In my first semester of Spanish class in high school, I went to look up an unfamiliar word, “chaleco,” in a Spanish-English dictionary. I looked under “C”, and found that the dictionary went right from “cetro” to “cía”. Someone had expurgated all the “ch” words! I had a brief nightmarish vision of a world without chorizo, chimichangas, chicharrones, or churros. After some frantic page-turning, I discovered that the “ch” words were in a separate section, “Ch”, between “C” and “D”. I asked the teacher about this, and he explained that it was normal practice for Spanish alphabetical order to consider “Ch” a letter after “C”. But it seemed ludicrous to me—two letters that counted as one. “How pointlessly complicated!” I thought. “Why not just keep it simple, A to Z, like normal? Like English.”
I later learned that every language has its own particular idea of what “alphabetical order” means; the fact that English’s conception of it seems so “normal” is partly because English doesn’t use any accents and partly because of accidents of history.
But many other languages use accented characters that have to be sorted with the 26
letters of the “normal” A-through-Z alphabet. And with other languages,
some combinations of characters, like the “ch” in Spanish, count as
letters on their own. But in almost every case, if you want to sort
according to the conventions of a particular language, the default
behavior of Perl’s sort
won’t sort
that way. This article is about how to get Perl to sort according to the
conventions of whatever language you have in mind—even if it’s
English!
Let’s say you want to sort a list of words (or phrases) in what
you think of as normal English alphabetical order. So you try using
normal sort
:
@stuff = ("canine", "cantaloupe", "cant", # As in an underworld jargon "Canberra", "can't", "Cantonese", "cannery", "Cannery Row", "canonicity", "Cañon de Chelly" # In north-eastern Arizona, also # spelled "Canyon de Chelly" and # "Cañon de Chelle" ); @sorted = sort @stuff; # The sorting happens here print map "[$_] ", @sorted;
That prints:
[Canberra] [Cannery Row] [Cantonese] [Cañon de Chelly] [can't] [canine] [cannery] [canonicity] [cant] [cantaloupe]

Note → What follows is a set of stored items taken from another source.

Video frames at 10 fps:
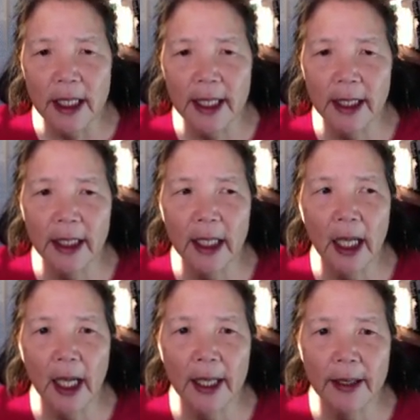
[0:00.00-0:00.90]
Then
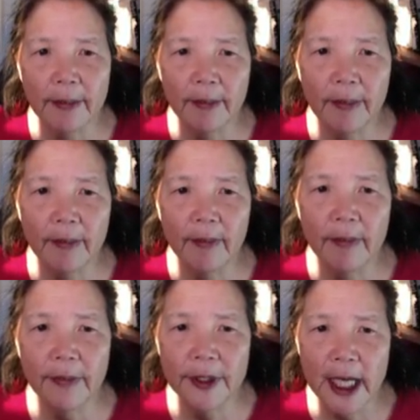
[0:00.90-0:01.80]
I
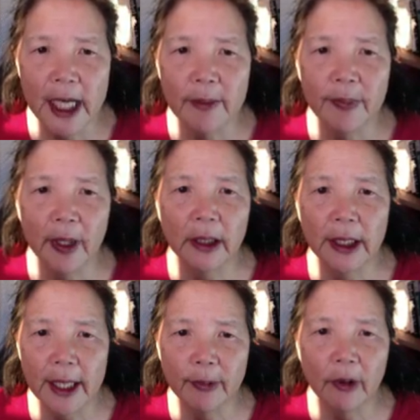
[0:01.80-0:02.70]
tape a
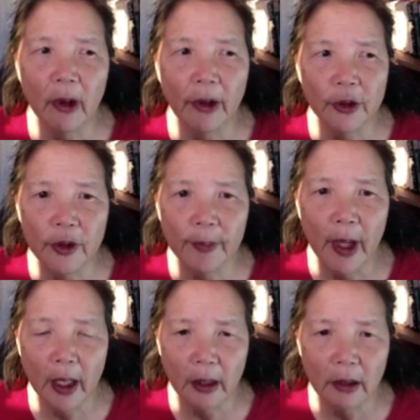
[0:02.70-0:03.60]
label onto the
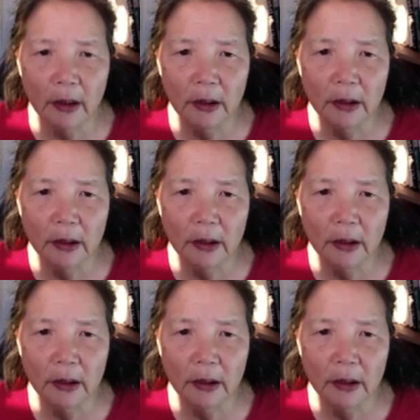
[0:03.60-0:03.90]
bottle.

Whoa. All the capitals are sorting first. That’s because sort
’s default behavior (what you get
without a “sort criterion” or without use
locale
, both of which we’ll discuss later) is ASCIIbetical sorting—where the sorting is based on ASCII order. Since “C” comes before
“c” in ASCII, all the “C” items in @stuff
(like “Cantonese”) get sorted before
all the “c” items (like “cantaloupe”).
So you happen to remember an idiom for case-insensitive sorting, and you change the line that
sets @sorted
to:
@sorted = sort { lc($a) cmp lc($b) } @stuff;
and then you rerun the code. It prints:
[can't] [Canberra] [canine] [cannery] [Cannery Row] [canonicity] [cant] [cantaloupe] [Cantonese] [Cañon de Chelly]
Closer. Here’s what we want:
[Canberra] [canine] [cannery] [Cannery Row] [Cañon de Chelly] [canonicity] [cant] [can't] [cantaloupe] [Cantonese]
The phrases “can’t” and “Cañon de Chelly” are out of place.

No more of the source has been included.